By December 2005, Zee Telugu had only achieved a 1.24% weekday and 1.86% weekend market share in Andhra Pradesh. As a result, it re-launched in order to shift the target market from a mass market to a segmented market of young professionals.

In late 2006, Zee Telugu began work on Sa Re Ga Ma Pa, a Telugu-language singing competition scheduled to run for 35 episodes.

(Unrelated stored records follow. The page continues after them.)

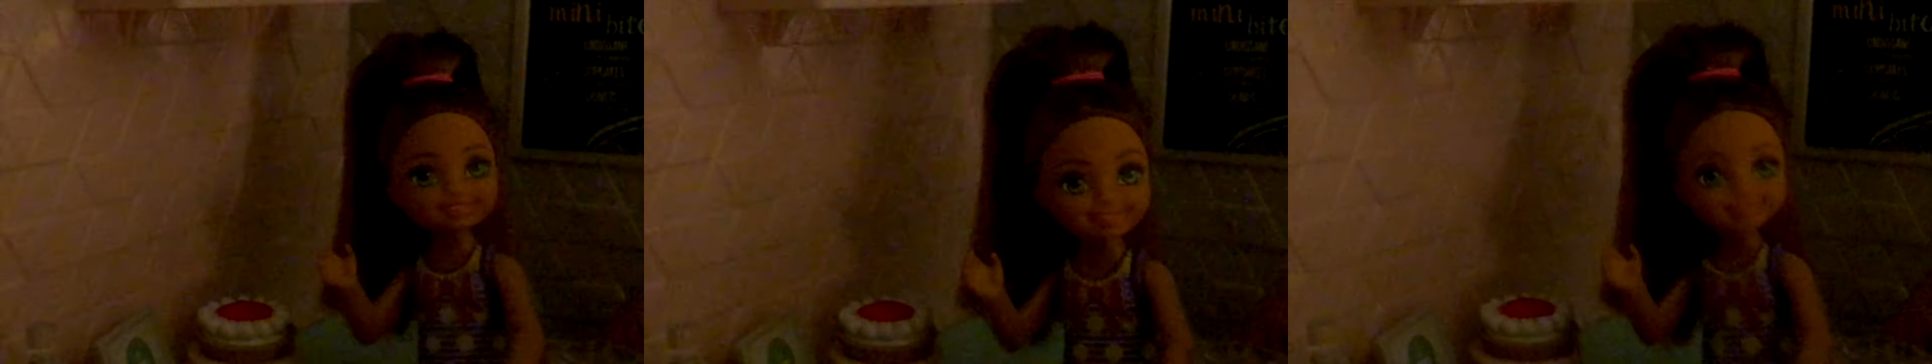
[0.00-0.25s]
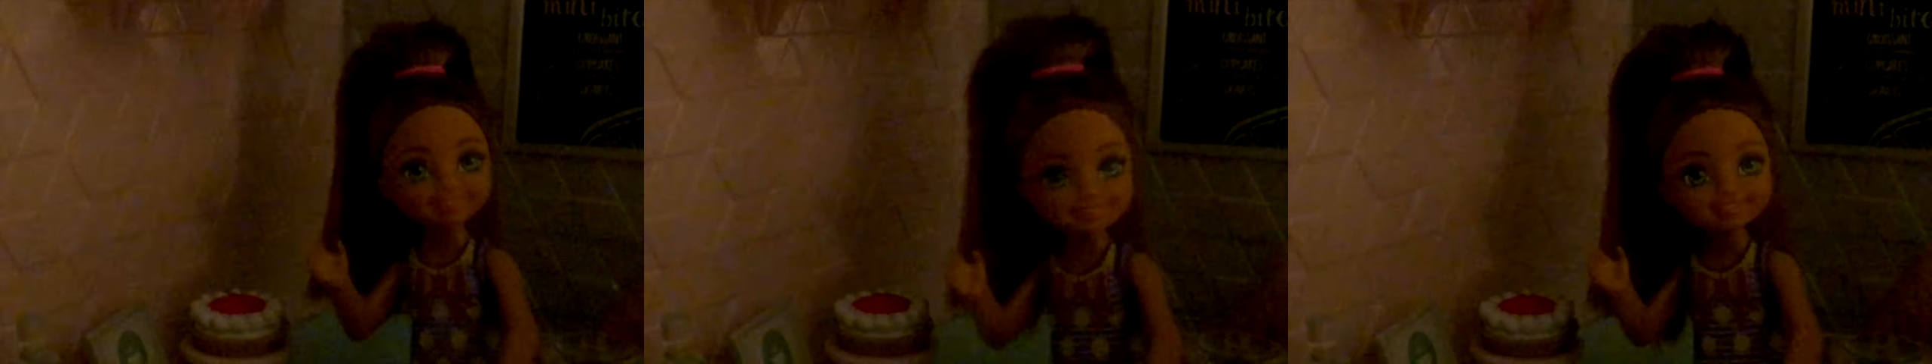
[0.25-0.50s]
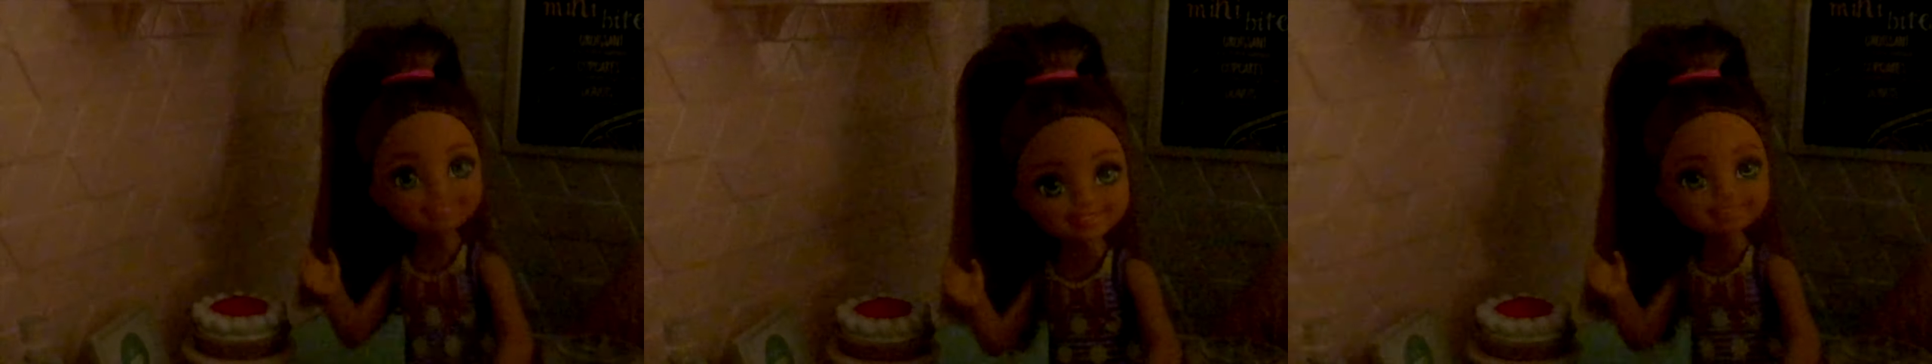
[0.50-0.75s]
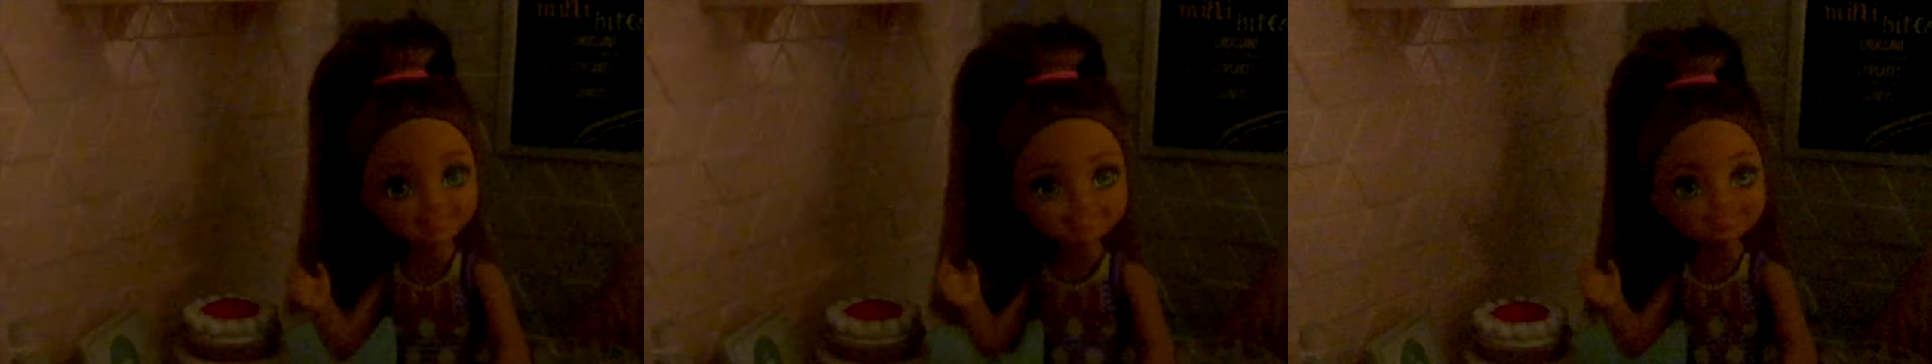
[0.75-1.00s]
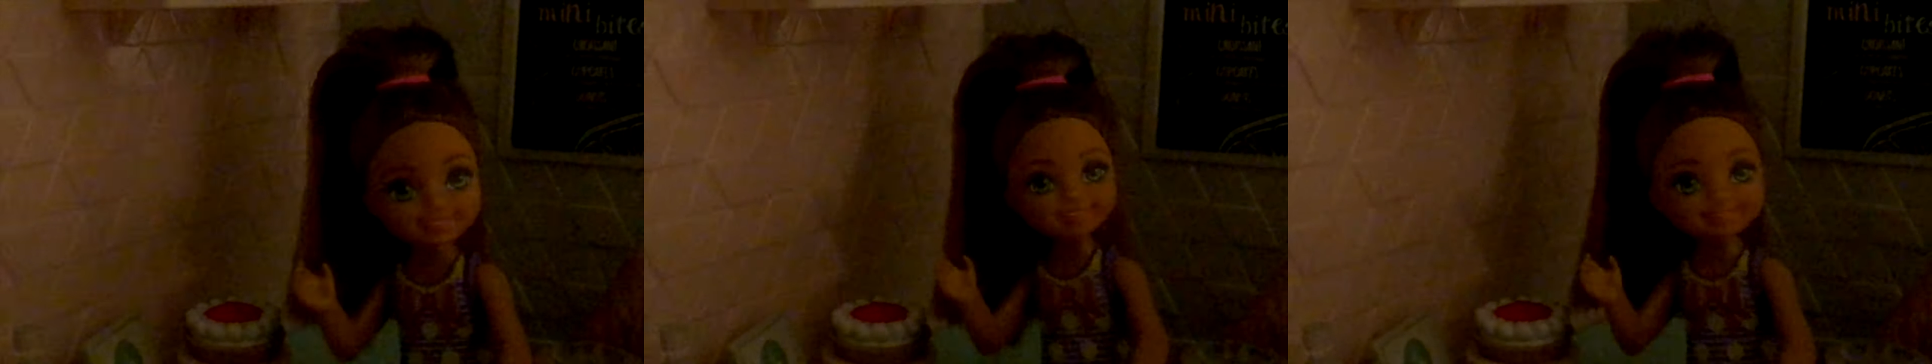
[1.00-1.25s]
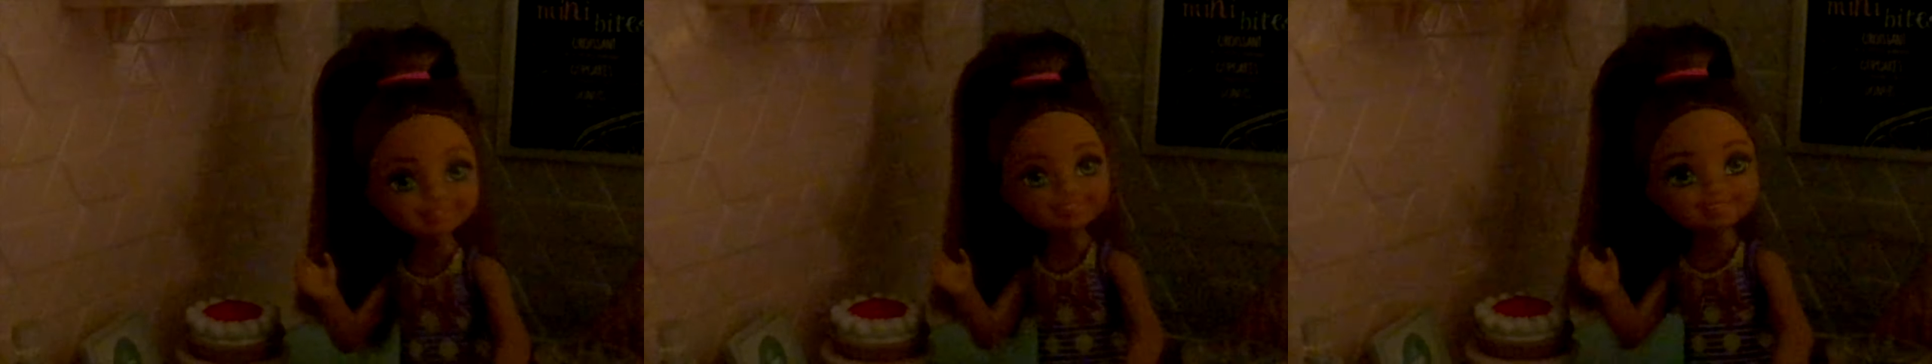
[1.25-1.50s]
Don't worry, I'm gonna
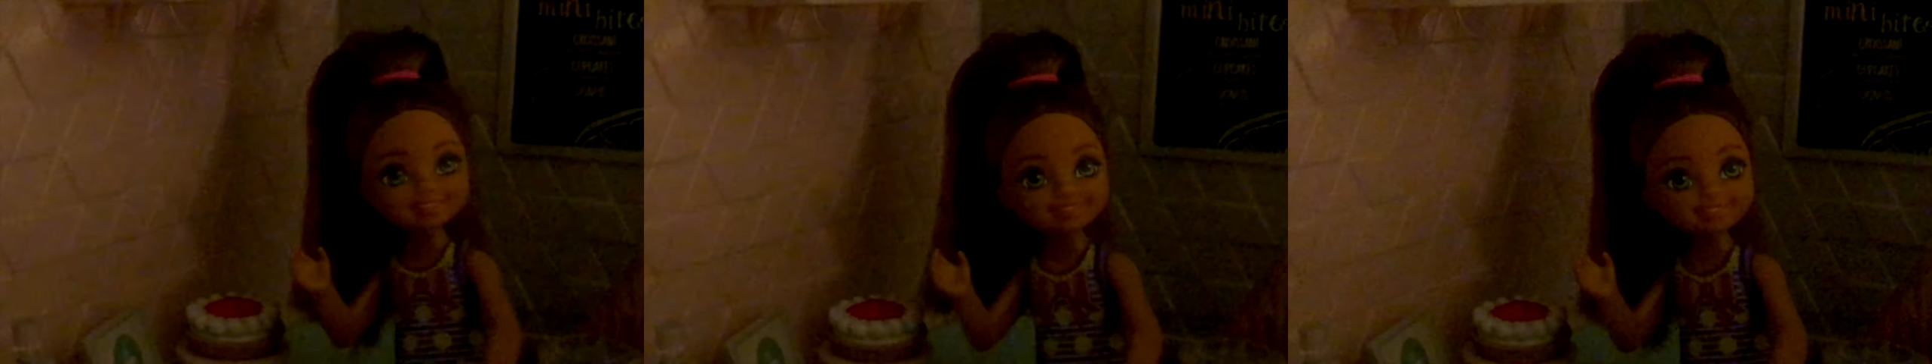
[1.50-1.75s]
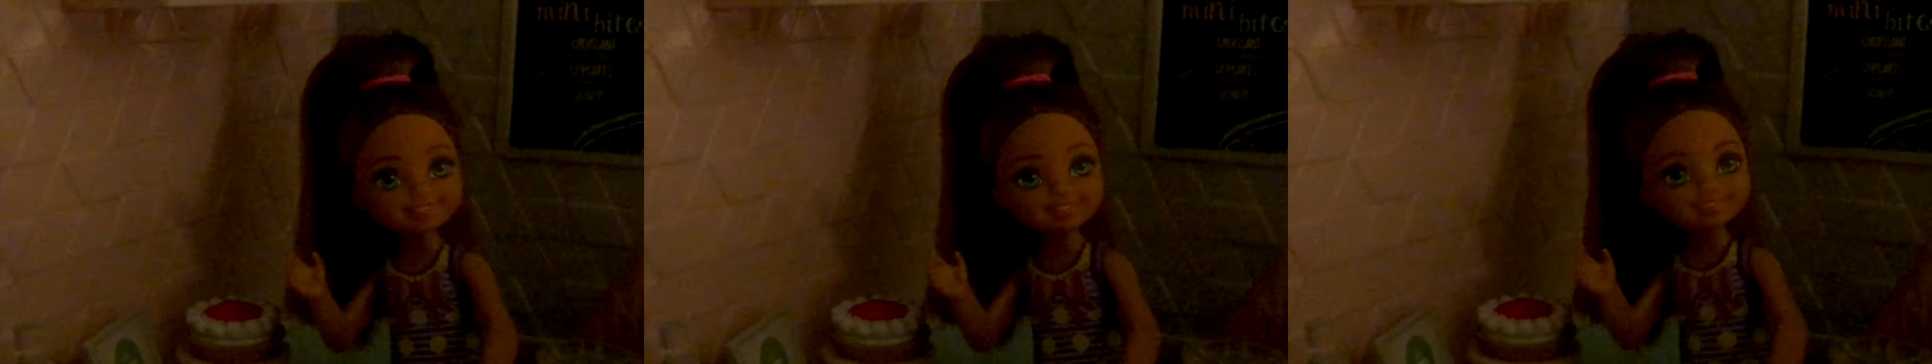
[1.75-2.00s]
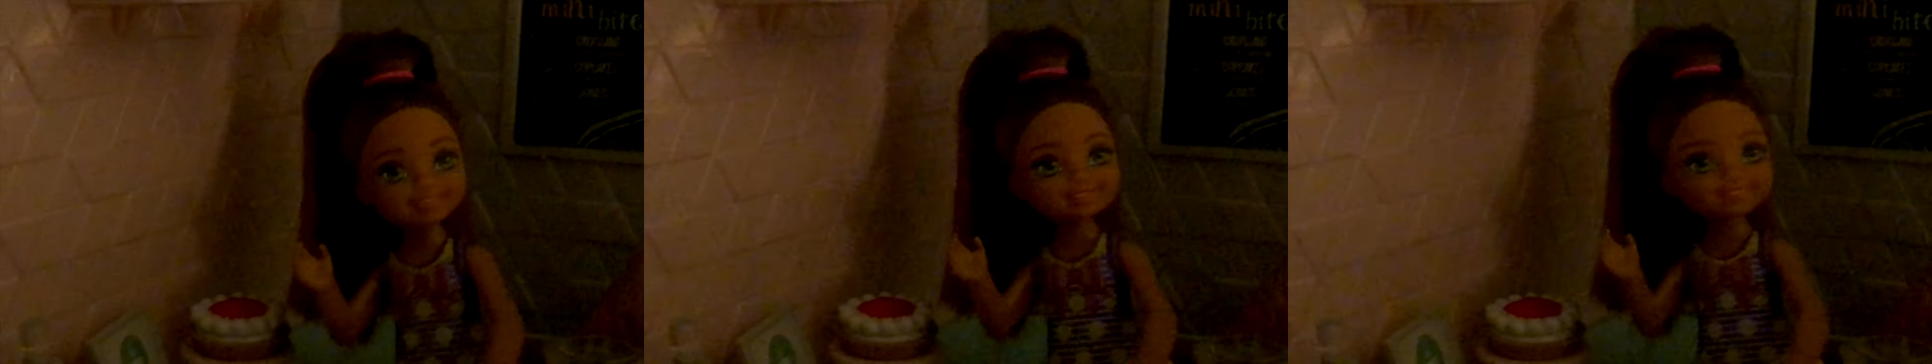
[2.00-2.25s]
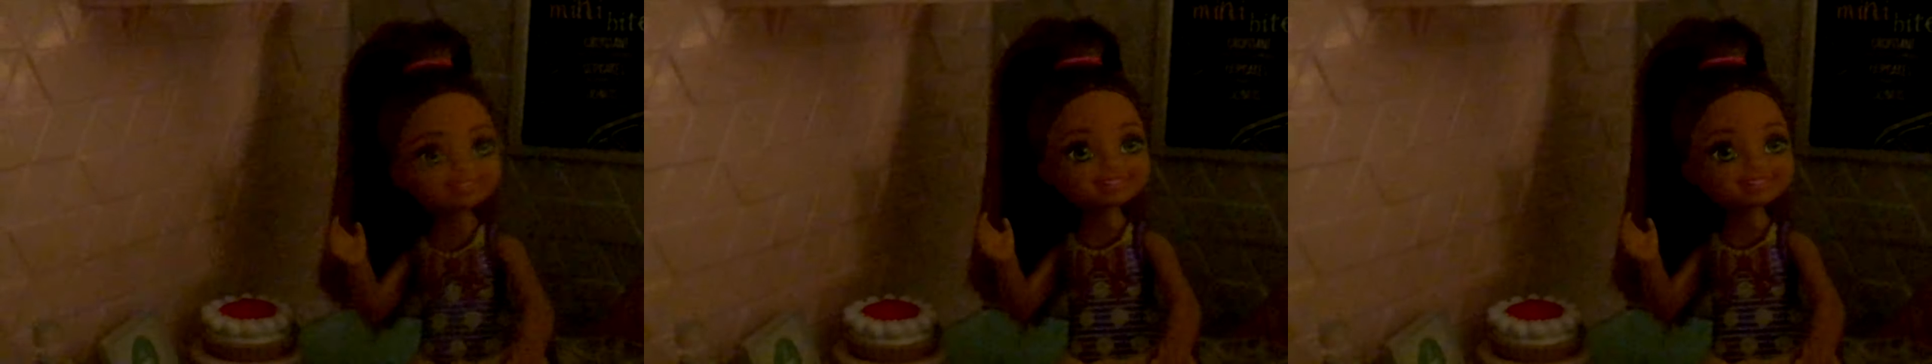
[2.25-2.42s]
turn on the light.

Zee Telugu announced plans to launch Little Champs, a version of the show aimed at viewers ages 6–13, hosted by N. C. Karunya.

== Reception ==

| Week | Year | BARC Viewership |  | Ref. |
| Mega Cities | Rank |
| Week 23 | 2021 | 280.29 | 5 |  |
| Week 25 | 2021 | 295.83 | 5 |  |
| Week 13 | 2023 | 267.21 | 5 |  |
| Week 16 | 2023 | 289.06 | 5 |  |
| Week 17 | 2023 | 284.44 | 4 |  |
| Week 22 | 2023 | 278.77 | 5 |  |
| Week 26 | 2023 | 283.38 | 5 |  |
| Week 30 | 2023 | 300.34 | 5 |  |
| Week 3 | 2024 | 289.02 | 5 |  |
| Week 26 | 2025 | 300.2 | 5 |  |
| Week 42 | 2025 | 276.45 | 5 |  |
| Week 44 | 2025 | 277.44 | 5 |  |
| Week 45 | 2025 | 288.74 | 5 |  |
| Week 47 | 2025 | 286.44 | 4 |  |
| Week 48 | 2025 | 282.48 | 5 |  |
| Week 49 | 2025 | 298.64 | 4 |  |
| Week 50 | 2025 | 275.88 | 5 |  |
| Week 51 | 2025 | 286.81 | 4 |  |
| Week 52 | 2025 | 283.75 | 5 |  |
| Week 4 | 2026 | 269.17 | 5 |  |
| Week 5 | 2026 | 258.52 | 5 |  |
| Week 10 | 2026 | 267.07 | 5 |  |
| Week 11 | 2026 | 274.23 | 5 |  |
| Week 12 | 2026 | 274.5 | 5 |  |
| Week 18 | 2026 | 259.29 | 4 |  |
| Week 19 | 2026 | 258.74 | 5 |  |
| Week 20 | 2026 | 270.52 | 4 |  |
| Week 22 | 2026 | 269.96 | 4 |  |
| Week 23 | 2026 | 258.46 | 4 |  |
| Week 24 | 2026 | 267.72 | 4 |  |

== Sister channel ==
=== Zee Cinemalu ===
Zee Cinemalu is an Indian Telugu movies pay television channel offers Telugu language movies. It launched on 4 September 2016 and it is the sister channel of Zee Telugu. The channel is owned by Zee Entertainment Enterprises.